- _To do_: Everything in the records must appear again exactly, except the images.

::: Supplied records :::

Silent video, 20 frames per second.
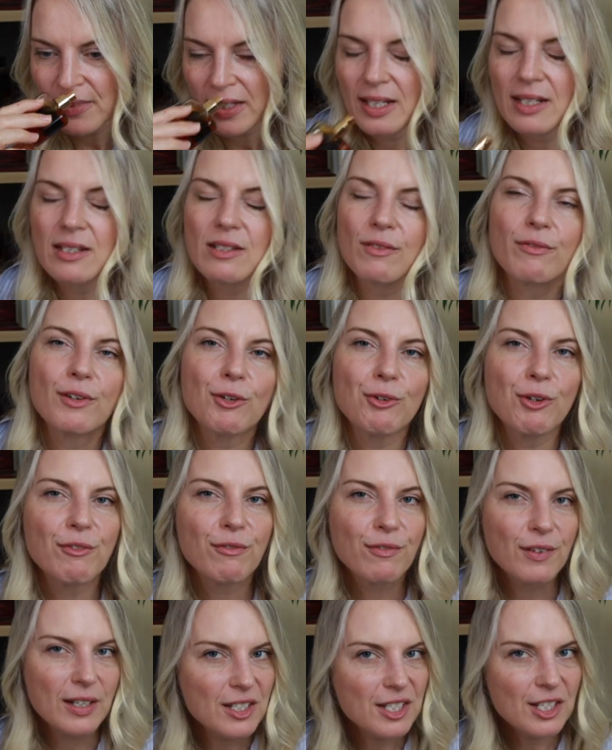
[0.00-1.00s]
It's a very
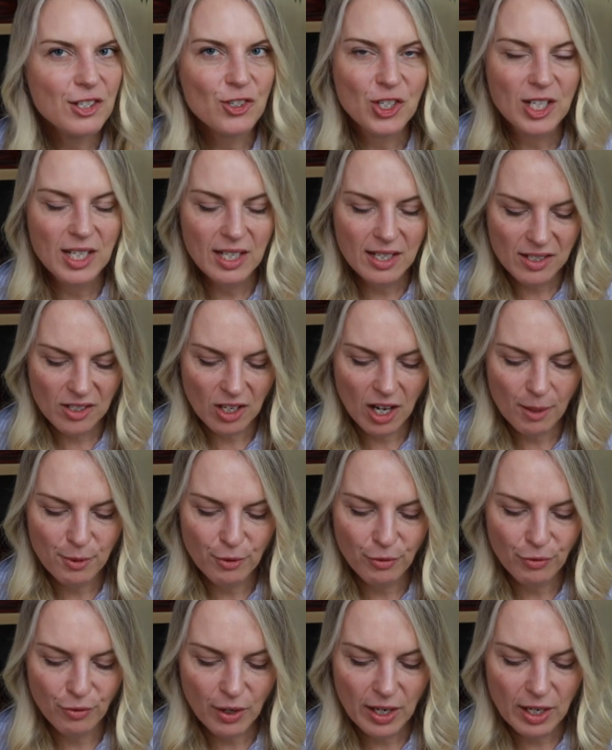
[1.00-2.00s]
vintagey type
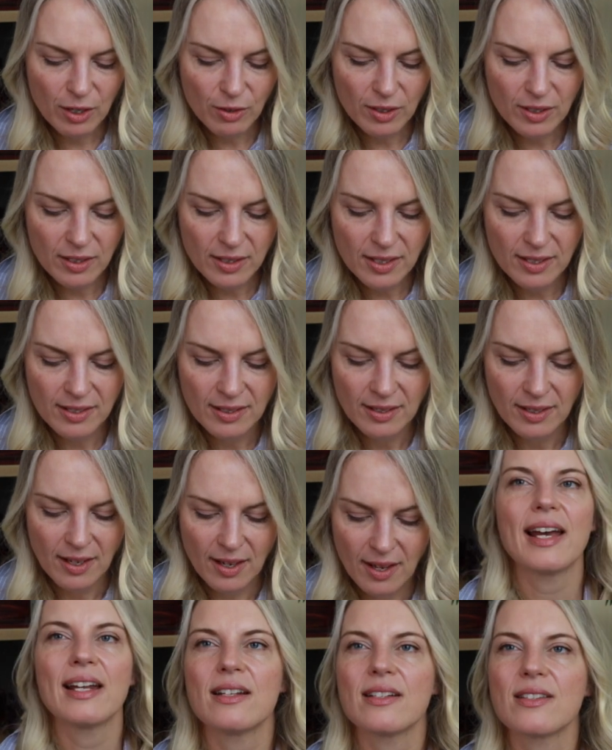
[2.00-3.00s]
of fragrance
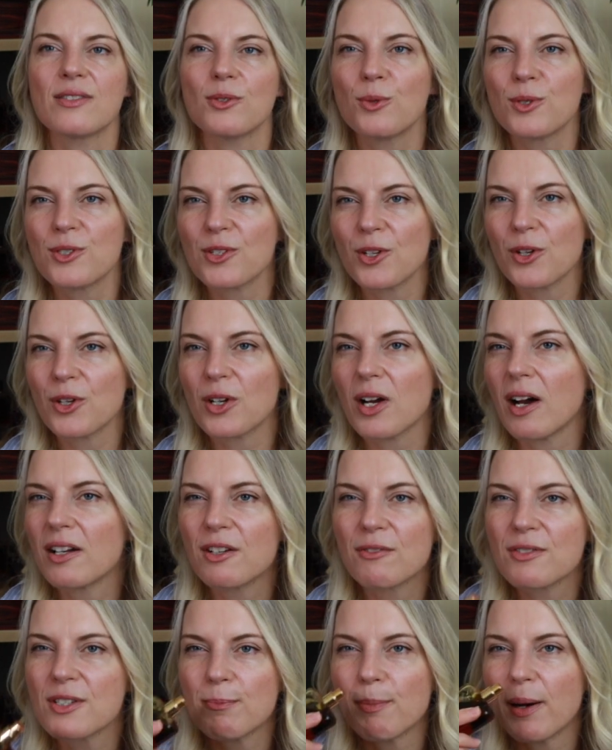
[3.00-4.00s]
and it's also
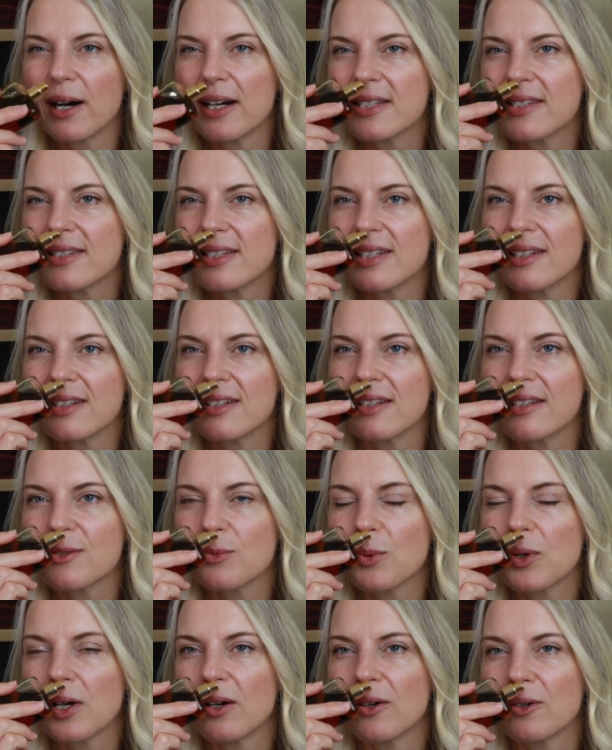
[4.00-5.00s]
kind of spicy
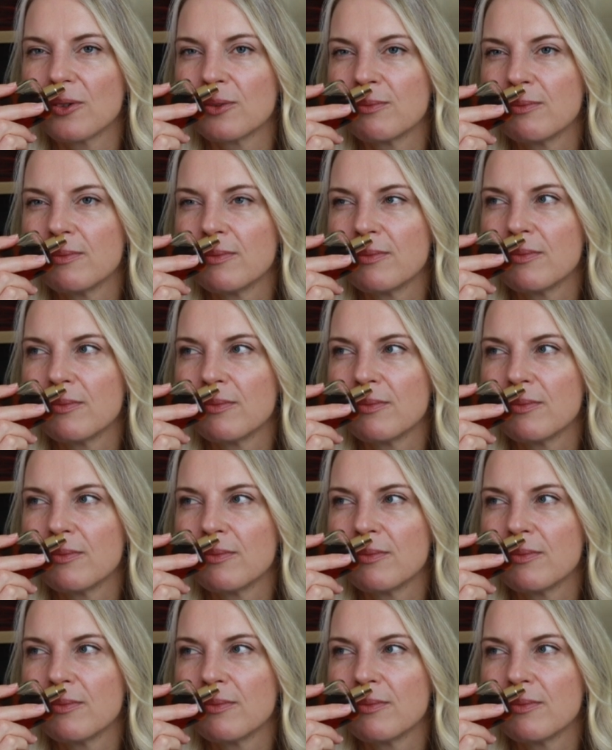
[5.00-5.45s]
as well.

:::

- _Exercise response_:
Silent video, 20 frames per second.
[0.00-1.00s]
It's a very
[1.00-2.00s]
vintagey type
[2.00-3.00s]
of fragrance
[3.00-4.00s]
and it's also
[4.00-5.00s]
kind of spicy
[5.00-5.45s]
as well.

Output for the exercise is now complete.